_What you should do_
All lines from the one containing "[00:00:07.00 to 00:00:08.00]" to the end of the listing below should be output exactly; omit the pictures.

* * *

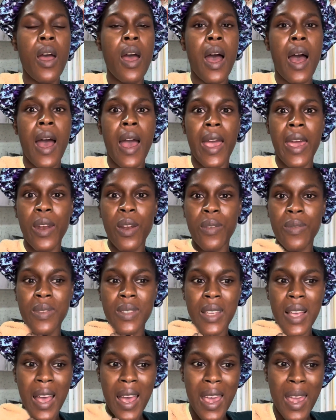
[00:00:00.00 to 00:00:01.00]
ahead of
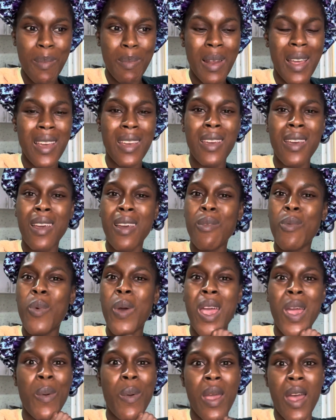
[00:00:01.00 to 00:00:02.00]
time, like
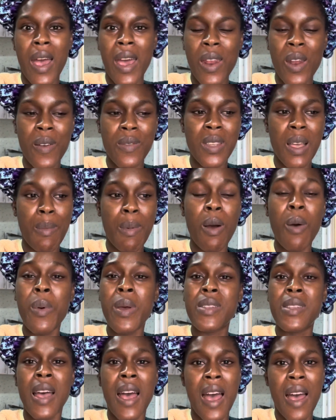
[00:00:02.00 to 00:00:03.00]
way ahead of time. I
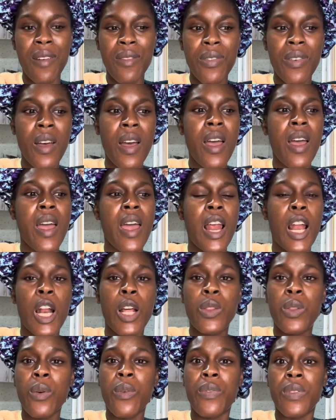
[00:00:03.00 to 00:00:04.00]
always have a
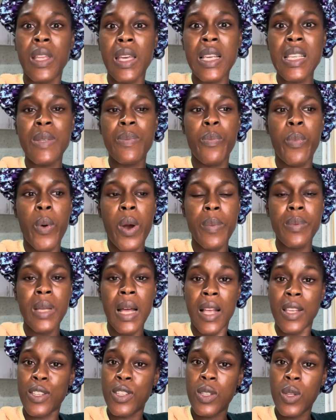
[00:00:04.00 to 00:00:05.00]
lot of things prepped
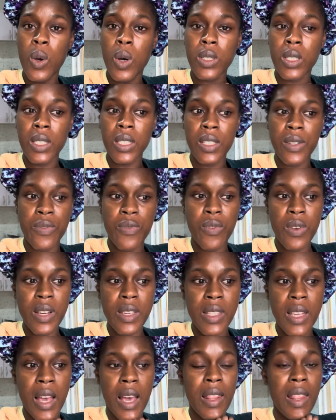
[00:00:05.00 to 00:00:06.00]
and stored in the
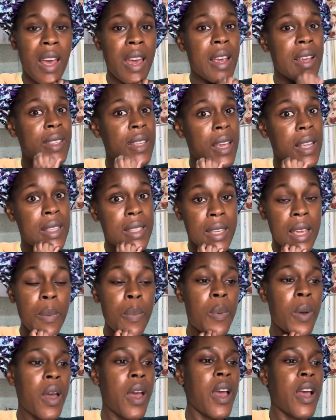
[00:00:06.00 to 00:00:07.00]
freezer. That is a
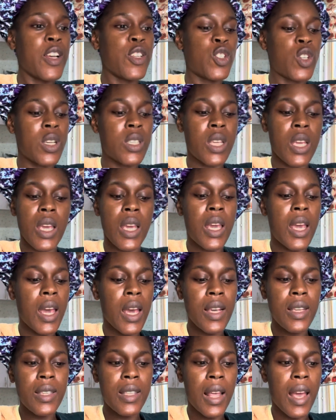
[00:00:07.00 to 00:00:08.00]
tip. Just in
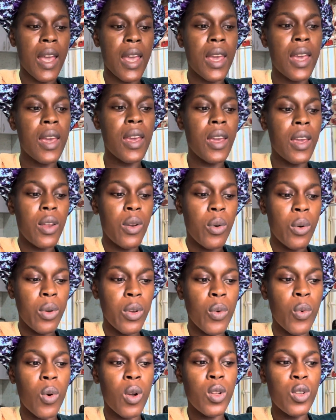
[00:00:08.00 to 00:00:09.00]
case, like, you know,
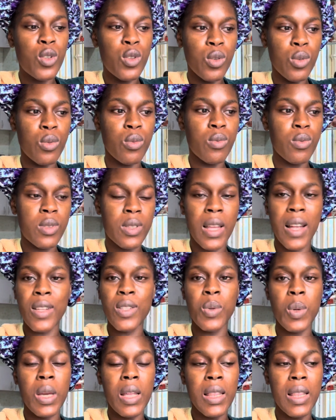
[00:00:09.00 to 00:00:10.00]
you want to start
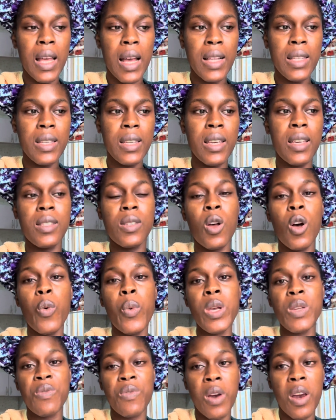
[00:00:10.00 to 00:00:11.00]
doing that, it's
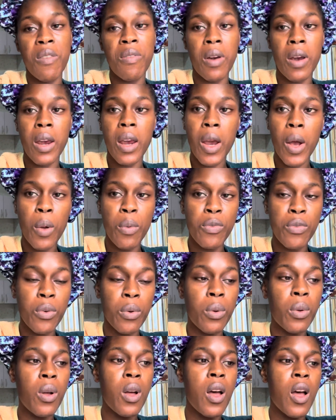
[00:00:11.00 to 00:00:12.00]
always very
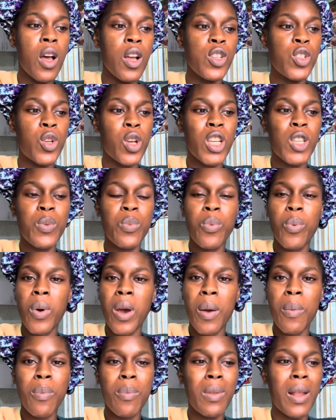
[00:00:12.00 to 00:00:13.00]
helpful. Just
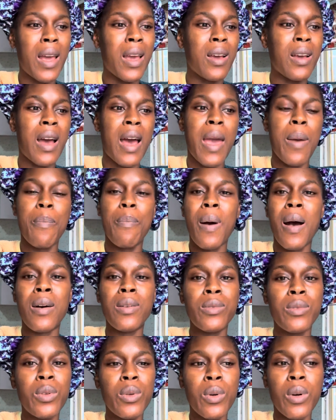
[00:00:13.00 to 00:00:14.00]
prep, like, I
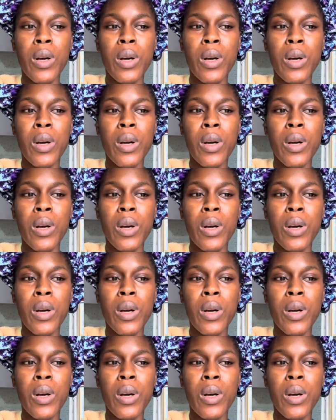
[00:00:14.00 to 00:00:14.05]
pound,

* * *

_Reply to the exercise_
[00:00:07.00 to 00:00:08.00]
tip. Just in
[00:00:08.00 to 00:00:09.00]
case, like, you know,
[00:00:09.00 to 00:00:10.00]
you want to start
[00:00:10.00 to 00:00:11.00]
doing that, it's
[00:00:11.00 to 00:00:12.00]
always very
[00:00:12.00 to 00:00:13.00]
helpful. Just
[00:00:13.00 to 00:00:14.00]
prep, like, I
[00:00:14.00 to 00:00:14.05]
pound,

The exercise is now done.